◆ **Problem statement**
Please copy the lines below exactly, from the first one through the line showing "[10.42-11.46s]".

◆ **Collected data**
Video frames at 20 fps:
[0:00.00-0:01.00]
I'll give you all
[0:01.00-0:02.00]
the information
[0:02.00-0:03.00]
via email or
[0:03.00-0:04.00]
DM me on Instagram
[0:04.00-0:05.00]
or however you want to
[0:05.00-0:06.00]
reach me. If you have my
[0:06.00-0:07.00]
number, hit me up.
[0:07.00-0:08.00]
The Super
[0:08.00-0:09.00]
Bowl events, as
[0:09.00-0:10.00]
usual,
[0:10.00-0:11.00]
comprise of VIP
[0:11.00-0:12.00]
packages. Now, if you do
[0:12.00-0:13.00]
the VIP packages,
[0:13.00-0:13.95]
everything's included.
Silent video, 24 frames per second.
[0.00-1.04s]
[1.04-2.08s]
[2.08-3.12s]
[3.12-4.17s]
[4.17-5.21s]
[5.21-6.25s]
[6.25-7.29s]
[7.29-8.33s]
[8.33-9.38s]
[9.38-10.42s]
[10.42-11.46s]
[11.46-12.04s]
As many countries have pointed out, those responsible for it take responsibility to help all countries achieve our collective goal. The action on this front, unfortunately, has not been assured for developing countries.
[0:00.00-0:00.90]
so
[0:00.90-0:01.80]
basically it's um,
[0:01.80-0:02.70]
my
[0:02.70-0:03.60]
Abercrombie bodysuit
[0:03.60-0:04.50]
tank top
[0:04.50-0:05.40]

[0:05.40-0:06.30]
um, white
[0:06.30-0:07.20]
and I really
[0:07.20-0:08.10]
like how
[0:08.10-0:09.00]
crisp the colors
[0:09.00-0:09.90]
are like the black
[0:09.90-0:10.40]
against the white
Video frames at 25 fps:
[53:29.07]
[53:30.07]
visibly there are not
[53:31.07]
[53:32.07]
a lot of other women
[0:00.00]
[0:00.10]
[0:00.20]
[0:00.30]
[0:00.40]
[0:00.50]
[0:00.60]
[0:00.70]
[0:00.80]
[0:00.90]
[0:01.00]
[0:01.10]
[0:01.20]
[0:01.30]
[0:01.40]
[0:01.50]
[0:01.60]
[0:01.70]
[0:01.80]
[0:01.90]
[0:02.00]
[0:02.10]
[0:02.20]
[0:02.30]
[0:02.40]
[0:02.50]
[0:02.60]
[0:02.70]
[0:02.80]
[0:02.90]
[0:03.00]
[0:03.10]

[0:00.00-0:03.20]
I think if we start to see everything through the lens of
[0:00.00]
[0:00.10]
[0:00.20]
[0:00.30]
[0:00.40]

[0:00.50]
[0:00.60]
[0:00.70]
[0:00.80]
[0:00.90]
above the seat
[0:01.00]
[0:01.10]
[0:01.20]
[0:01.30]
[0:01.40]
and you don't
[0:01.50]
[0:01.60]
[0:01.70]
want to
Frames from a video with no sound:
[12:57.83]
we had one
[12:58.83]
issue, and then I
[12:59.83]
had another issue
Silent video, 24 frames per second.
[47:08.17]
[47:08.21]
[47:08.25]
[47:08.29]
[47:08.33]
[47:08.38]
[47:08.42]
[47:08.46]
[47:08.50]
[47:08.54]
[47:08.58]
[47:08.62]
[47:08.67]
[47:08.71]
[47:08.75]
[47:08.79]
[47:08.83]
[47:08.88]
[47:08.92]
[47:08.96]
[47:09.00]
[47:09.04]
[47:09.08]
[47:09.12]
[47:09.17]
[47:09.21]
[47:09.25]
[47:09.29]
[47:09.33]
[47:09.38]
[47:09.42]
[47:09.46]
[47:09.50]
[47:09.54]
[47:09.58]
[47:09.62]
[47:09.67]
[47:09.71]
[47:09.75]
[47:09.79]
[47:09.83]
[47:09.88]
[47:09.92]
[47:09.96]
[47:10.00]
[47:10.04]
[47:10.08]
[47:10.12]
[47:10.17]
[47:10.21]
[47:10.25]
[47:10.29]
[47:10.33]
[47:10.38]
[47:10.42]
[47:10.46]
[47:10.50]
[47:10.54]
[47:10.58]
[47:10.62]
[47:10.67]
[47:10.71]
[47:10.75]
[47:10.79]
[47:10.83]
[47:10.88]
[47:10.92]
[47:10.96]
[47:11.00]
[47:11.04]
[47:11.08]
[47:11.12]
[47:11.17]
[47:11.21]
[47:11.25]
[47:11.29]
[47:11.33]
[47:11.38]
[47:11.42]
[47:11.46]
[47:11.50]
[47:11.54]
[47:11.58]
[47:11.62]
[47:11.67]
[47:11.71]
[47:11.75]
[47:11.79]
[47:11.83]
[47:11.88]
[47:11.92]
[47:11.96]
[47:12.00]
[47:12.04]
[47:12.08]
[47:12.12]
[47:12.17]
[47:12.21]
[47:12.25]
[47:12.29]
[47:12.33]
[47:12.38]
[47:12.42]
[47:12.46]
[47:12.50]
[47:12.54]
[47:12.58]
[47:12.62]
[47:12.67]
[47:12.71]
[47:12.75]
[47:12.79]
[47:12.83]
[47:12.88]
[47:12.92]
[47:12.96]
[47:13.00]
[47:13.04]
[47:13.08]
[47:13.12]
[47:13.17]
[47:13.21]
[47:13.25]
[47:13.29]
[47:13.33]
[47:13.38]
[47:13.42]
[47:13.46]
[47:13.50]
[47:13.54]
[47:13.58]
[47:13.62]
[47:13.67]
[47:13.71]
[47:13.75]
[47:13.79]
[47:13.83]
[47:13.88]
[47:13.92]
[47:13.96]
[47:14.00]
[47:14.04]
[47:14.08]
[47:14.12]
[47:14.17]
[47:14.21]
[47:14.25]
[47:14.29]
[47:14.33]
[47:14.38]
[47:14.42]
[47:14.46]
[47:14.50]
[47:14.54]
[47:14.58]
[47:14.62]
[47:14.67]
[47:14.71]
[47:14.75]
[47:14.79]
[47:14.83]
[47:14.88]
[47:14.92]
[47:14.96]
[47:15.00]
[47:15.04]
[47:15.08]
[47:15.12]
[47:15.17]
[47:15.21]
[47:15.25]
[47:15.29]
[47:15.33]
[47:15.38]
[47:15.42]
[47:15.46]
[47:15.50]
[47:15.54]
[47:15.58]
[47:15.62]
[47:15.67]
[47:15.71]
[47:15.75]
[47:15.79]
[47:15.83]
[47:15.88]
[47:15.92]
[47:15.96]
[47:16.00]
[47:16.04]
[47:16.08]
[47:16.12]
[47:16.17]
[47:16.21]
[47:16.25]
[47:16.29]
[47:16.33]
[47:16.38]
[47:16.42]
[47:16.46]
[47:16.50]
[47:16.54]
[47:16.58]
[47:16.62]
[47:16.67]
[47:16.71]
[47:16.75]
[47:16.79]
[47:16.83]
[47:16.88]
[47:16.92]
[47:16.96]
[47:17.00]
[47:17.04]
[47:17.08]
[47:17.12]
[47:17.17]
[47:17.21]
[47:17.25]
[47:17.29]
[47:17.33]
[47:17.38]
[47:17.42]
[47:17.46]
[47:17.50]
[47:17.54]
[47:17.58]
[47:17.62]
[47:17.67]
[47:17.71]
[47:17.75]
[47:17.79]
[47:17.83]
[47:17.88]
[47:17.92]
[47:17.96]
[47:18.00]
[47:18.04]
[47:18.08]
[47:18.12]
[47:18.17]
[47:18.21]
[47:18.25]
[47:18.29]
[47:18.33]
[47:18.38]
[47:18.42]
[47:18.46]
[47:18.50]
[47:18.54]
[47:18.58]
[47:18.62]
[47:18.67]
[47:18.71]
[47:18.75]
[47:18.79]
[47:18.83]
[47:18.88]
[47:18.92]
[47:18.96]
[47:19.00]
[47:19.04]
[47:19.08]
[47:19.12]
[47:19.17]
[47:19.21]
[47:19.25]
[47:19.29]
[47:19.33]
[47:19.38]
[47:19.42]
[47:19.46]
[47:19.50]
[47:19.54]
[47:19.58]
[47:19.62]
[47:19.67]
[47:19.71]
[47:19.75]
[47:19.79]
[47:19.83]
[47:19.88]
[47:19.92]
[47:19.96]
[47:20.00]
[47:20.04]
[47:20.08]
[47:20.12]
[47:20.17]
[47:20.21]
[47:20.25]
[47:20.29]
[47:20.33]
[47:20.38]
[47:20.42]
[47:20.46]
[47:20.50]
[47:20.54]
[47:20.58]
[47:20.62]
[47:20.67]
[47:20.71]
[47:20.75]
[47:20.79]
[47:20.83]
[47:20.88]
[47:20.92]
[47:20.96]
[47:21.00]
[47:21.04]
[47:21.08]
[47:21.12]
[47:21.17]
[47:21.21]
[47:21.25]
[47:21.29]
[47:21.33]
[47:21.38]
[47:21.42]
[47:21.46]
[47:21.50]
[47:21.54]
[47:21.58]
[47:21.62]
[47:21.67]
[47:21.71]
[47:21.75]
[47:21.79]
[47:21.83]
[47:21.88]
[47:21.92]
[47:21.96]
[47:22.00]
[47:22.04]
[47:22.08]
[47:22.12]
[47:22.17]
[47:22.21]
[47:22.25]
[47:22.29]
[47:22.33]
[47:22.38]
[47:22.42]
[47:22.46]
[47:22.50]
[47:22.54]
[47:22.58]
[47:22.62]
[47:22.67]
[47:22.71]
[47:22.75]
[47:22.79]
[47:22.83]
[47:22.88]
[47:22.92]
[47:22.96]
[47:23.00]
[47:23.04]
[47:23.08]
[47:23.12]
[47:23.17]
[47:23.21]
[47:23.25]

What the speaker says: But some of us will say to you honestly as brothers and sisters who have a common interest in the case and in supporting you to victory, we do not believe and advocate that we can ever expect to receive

◆ **Solution for this problem**
Video frames at 20 fps:
[0:00.00-0:01.00]
I'll give you all
[0:01.00-0:02.00]
the information
[0:02.00-0:03.00]
via email or
[0:03.00-0:04.00]
DM me on Instagram
[0:04.00-0:05.00]
or however you want to
[0:05.00-0:06.00]
reach me. If you have my
[0:06.00-0:07.00]
number, hit me up.
[0:07.00-0:08.00]
The Super
[0:08.00-0:09.00]
Bowl events, as
[0:09.00-0:10.00]
usual,
[0:10.00-0:11.00]
comprise of VIP
[0:11.00-0:12.00]
packages. Now, if you do
[0:12.00-0:13.00]
the VIP packages,
[0:13.00-0:13.95]
everything's included.
Silent video, 24 frames per second.
[0.00-1.04s]
[1.04-2.08s]
[2.08-3.12s]
[3.12-4.17s]
[4.17-5.21s]
[5.21-6.25s]
[6.25-7.29s]
[7.29-8.33s]
[8.33-9.38s]
[9.38-10.42s]
[10.42-11.46s]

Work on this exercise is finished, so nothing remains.